It’s 12:05am, I should be asleep but I also felt the need to write this down.
There is a song going around about how horrible 2020 has been and why it’s the worst year ever. And don’t get me wrong. This year has sucked in a lot of ways. Long stretches of time in isolation, an actual global pandemic hundreds of thousands if not millions of people dead, and a lot of hate over trivial things that do not matter in the long run. It’s been a year of being scared of losing my Dad three separate times. A year of moving in with in many ways a stranger and suddenly being stuck together with no where to go. A year of not seeing people in person for over a month which is very hard for someone as extraverted as I am.
But I hope that one day when I’m asked about 2020 I can talk about the good.
How families became closer even through stupid things like a video app thought caused families to do stupid things together. How families learned how to hang out together again because eventually watching tv does get boring.
I want to tell them how I got closer with friends, in ways I couldn’t imagine because we would sit on FaceTime/zoom together. And we run out of surface level things to talk about so we got down to the real things and took the time/chance to be vulnerable with each other a truly listen to each other.

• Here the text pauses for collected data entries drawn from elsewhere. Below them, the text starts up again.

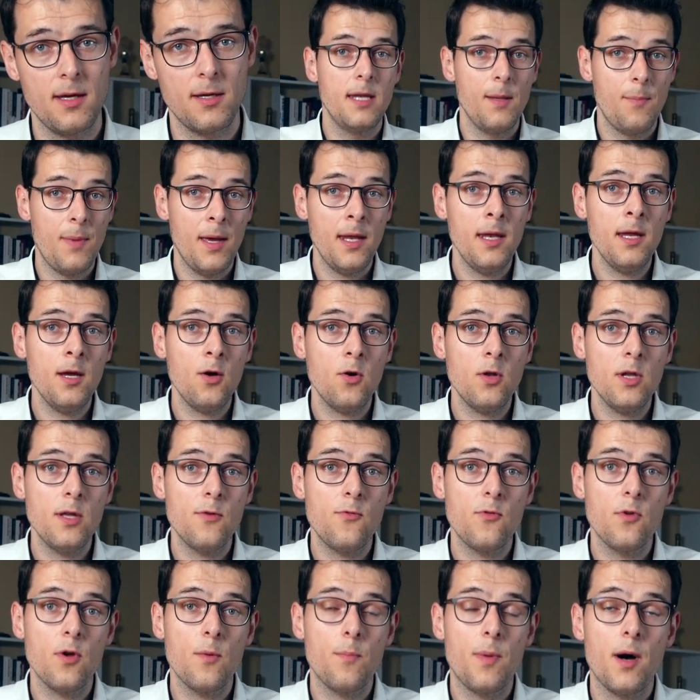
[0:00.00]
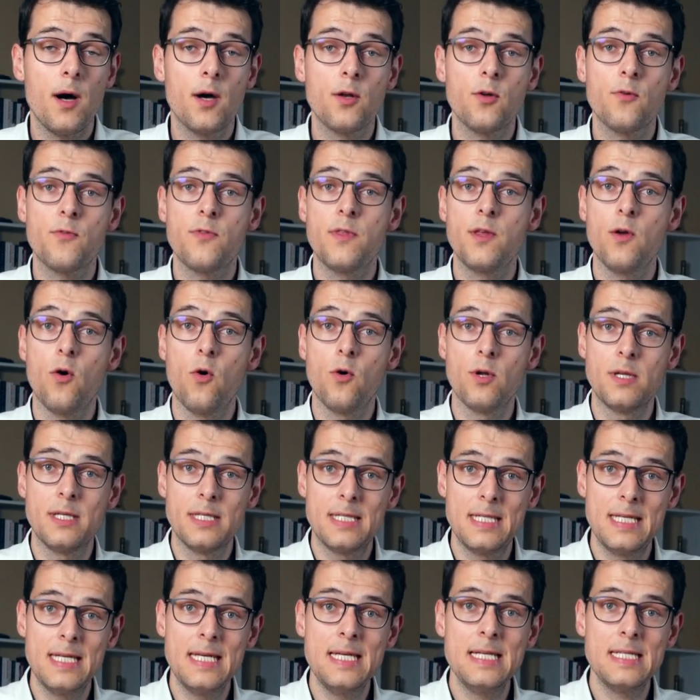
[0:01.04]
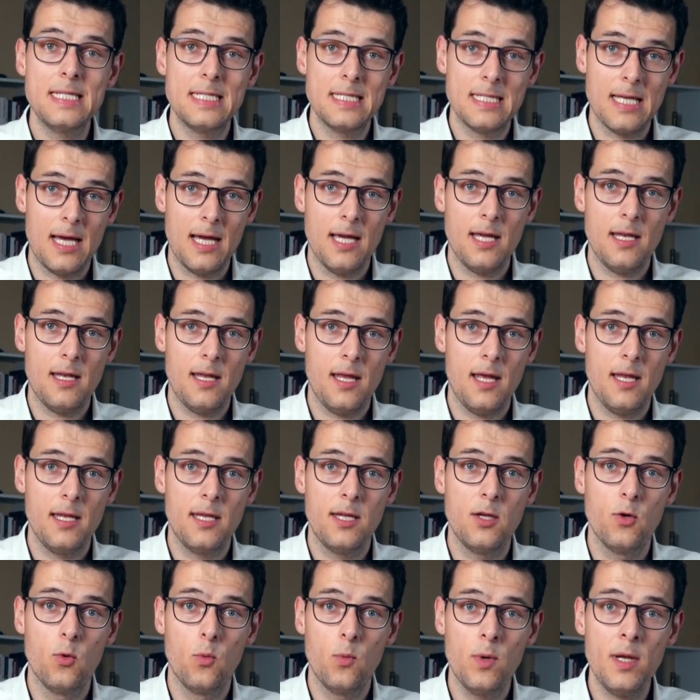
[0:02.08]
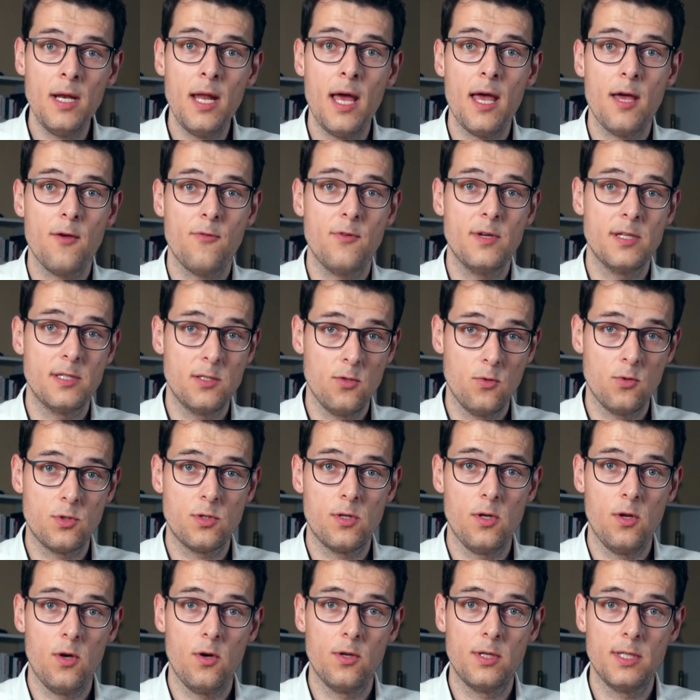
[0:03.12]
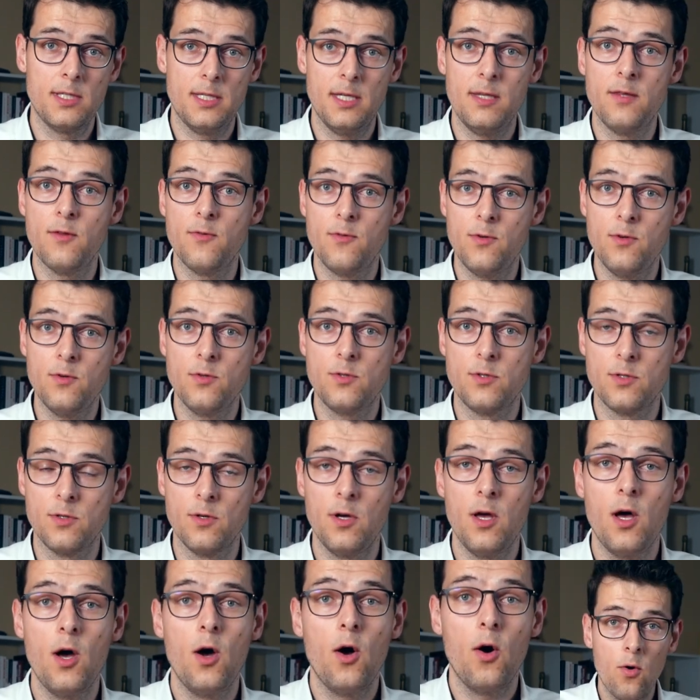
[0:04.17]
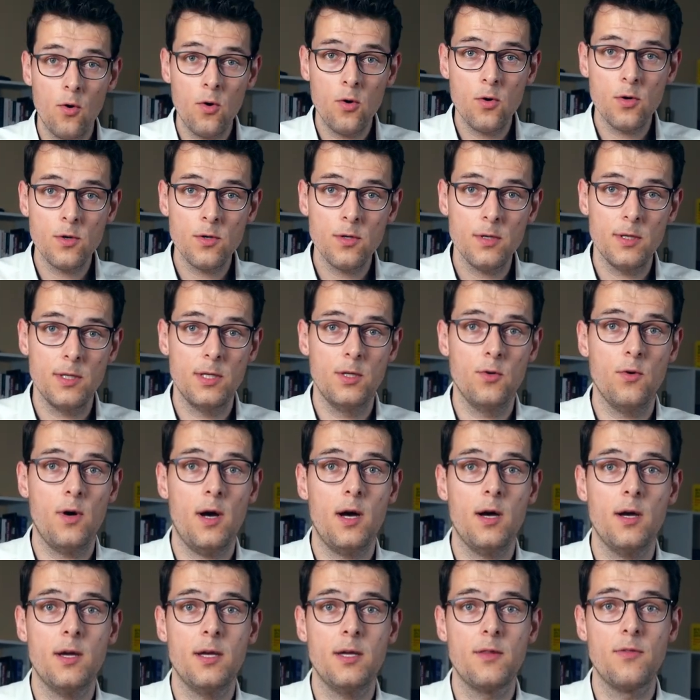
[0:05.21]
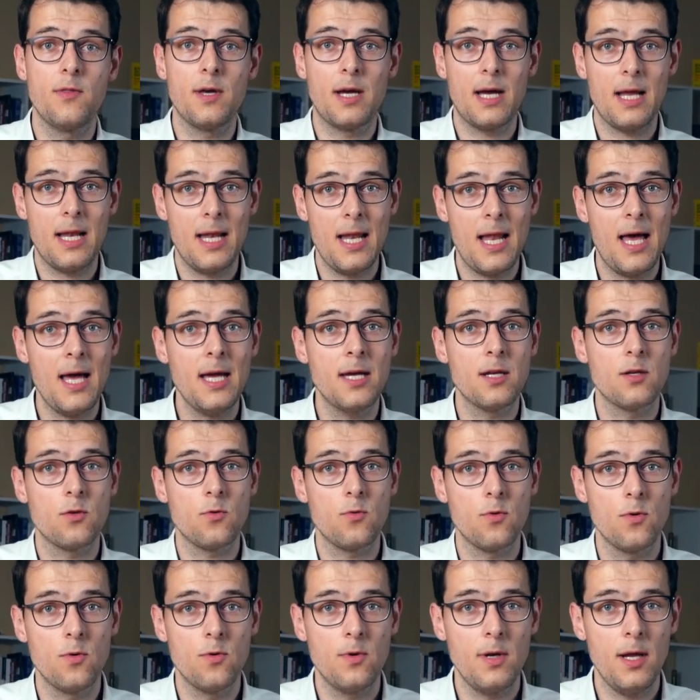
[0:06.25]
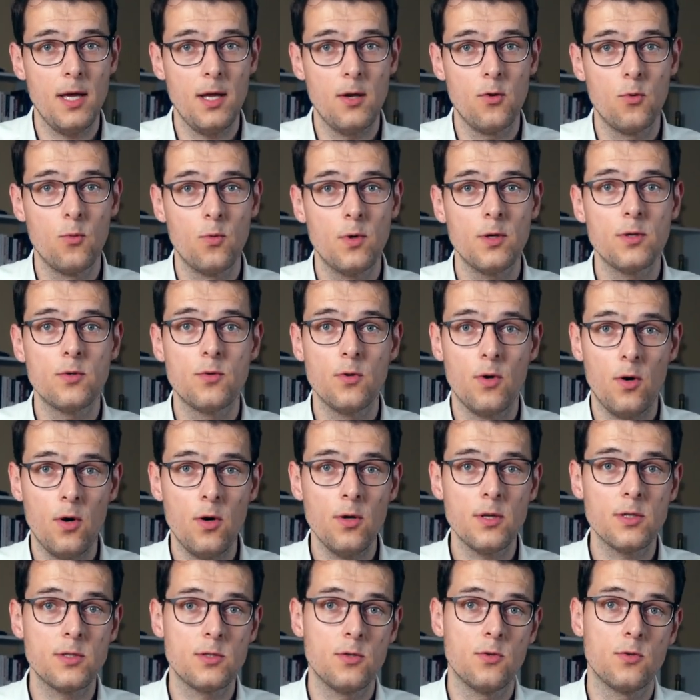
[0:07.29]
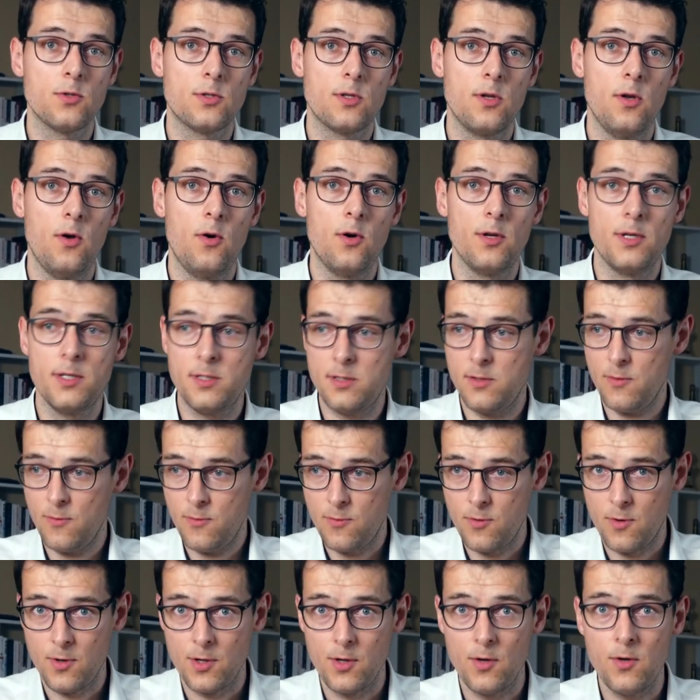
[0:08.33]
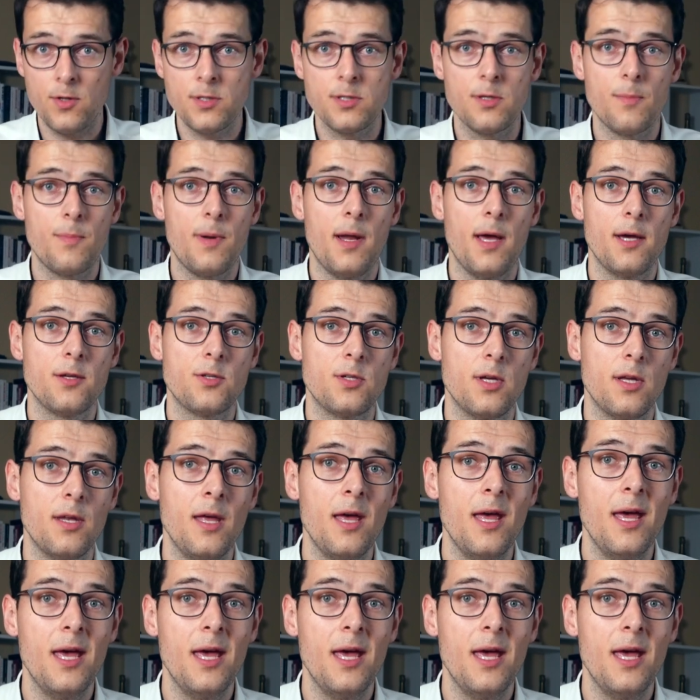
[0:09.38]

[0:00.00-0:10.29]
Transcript: Depending on if you're part of the auditee side and you will have a social audit in the future, or you are in the client role and want to order social audits for your supply chain,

I want to tell about how I got to move in with my best friend. How she took a chance on a house and letting me move in. And how we got chickens, how we learned how to fix things in a house that we never would have never learned except we moved into a house that was 85 years old, and above all I want to be able to tell them about how amazing it was to get to see my best friend everyday. To not have to worry about driving home or if we are over staying our welcome at the other place when it comes to our family/roommates that we lived with.
I want to be able to see the good. It’s not something I’m always doing and I don’t do it to well very often. but I’m trying to grow. And I think that’s what 2020 has been. A year of unbelievable and undeniable growth.